Depois de pronto, colorido, pleno de fantasia e originalidade, eis que se esqueceu de um detalhe e sem mais delongas adiciona vários traços novos, tortos e imprecisos à obra de arte supostamente acabada.
Ante meu espanto e o impulso para impedir que estrague a obra, esbarro em sua absoluta segurança e senso de propriedade, como se o que houvera configurado no cérebro fosse encontrar a exata representação no papel. O processo, a intencionalidade sobrepondo-se ao produto estético final.
Tornei-me adulto e sei que ao longo do tempo, a escola, o meio cultural, a vida foram me tirando o potencial criativo e a fantasia.

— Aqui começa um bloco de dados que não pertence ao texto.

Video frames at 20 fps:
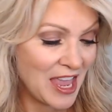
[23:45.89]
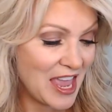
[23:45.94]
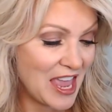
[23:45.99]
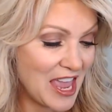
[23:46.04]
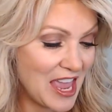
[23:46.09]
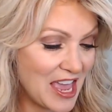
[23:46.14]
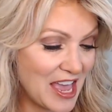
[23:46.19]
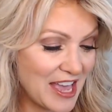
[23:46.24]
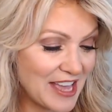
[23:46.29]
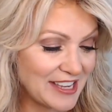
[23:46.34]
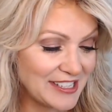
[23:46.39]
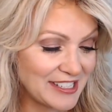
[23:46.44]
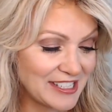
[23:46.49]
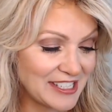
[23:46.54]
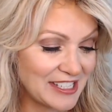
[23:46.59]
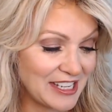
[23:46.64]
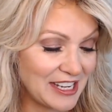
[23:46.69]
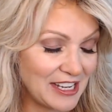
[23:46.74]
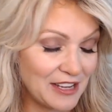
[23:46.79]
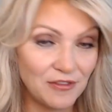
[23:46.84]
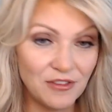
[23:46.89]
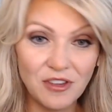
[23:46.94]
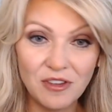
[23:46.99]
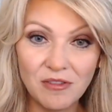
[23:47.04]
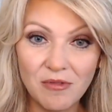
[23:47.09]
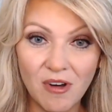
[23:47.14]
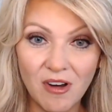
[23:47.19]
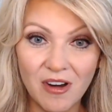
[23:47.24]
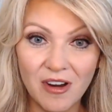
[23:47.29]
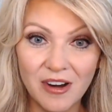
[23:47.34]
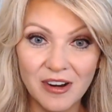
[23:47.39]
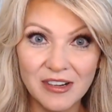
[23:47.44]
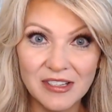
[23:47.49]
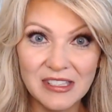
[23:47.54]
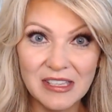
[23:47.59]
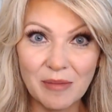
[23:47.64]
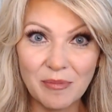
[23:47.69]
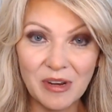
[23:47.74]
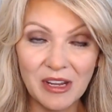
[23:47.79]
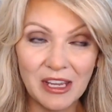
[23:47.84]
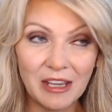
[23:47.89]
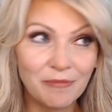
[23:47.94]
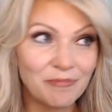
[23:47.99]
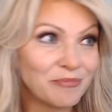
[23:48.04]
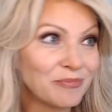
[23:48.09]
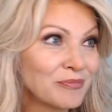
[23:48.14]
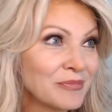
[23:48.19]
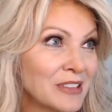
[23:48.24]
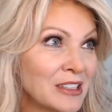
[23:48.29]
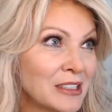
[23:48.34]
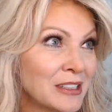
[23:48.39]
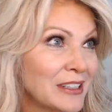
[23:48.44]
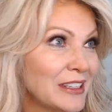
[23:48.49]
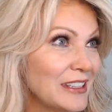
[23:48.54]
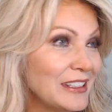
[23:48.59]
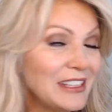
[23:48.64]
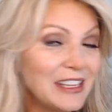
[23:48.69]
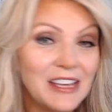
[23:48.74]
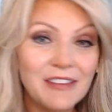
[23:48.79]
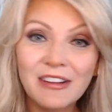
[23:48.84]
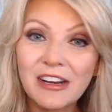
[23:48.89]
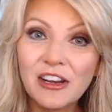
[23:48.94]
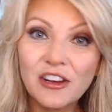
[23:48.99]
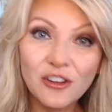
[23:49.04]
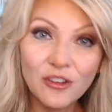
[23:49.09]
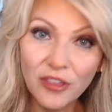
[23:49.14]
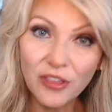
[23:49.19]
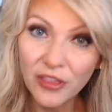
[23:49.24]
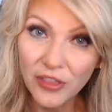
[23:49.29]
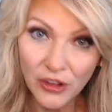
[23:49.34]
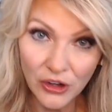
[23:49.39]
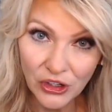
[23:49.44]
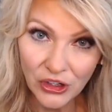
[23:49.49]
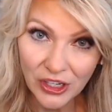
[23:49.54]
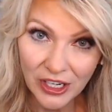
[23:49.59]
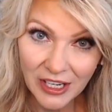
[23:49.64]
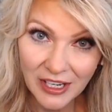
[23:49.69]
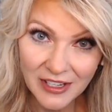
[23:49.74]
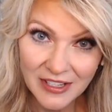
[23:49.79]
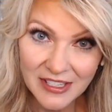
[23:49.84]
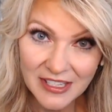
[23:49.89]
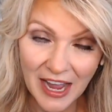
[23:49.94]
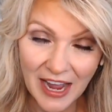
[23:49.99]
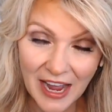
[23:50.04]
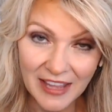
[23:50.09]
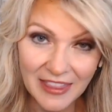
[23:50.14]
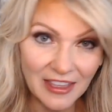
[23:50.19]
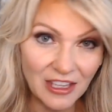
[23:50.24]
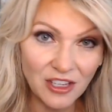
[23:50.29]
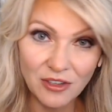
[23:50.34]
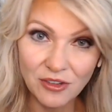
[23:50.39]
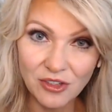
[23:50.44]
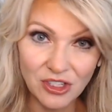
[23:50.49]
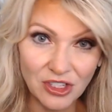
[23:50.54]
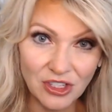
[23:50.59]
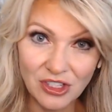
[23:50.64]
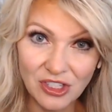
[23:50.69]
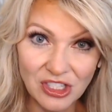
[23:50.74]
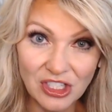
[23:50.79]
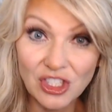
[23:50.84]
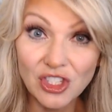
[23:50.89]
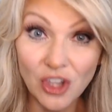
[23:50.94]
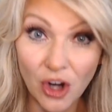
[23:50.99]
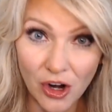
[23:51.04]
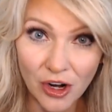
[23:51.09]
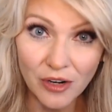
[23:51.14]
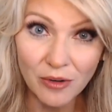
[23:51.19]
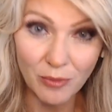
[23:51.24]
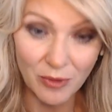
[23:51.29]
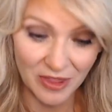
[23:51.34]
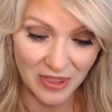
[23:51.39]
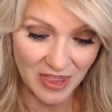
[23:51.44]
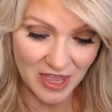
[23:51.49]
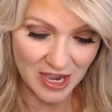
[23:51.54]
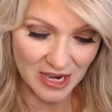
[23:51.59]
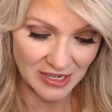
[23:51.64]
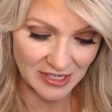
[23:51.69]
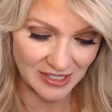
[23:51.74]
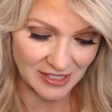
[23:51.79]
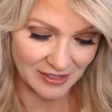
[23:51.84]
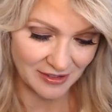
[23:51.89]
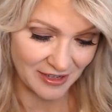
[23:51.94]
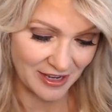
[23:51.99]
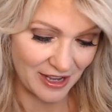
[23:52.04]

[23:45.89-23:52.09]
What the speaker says: And if you are somebody, even in your 30s, I think you should start with this.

Veio a conformidade com obras pretensamente prontas;
Veio o medo de ferir os espaços de folha branca, com traços a mais que desfigurassem uma paisagem ainda tímida, mas mesmo assim acabada, prematuramente acabada, morta.
Veio o medo de perder as pipas na profundidade do céu azul.
Veio a sensação de não pertencer ao meio em que vivo, como um eterno estrangeiro nas estradas da vida.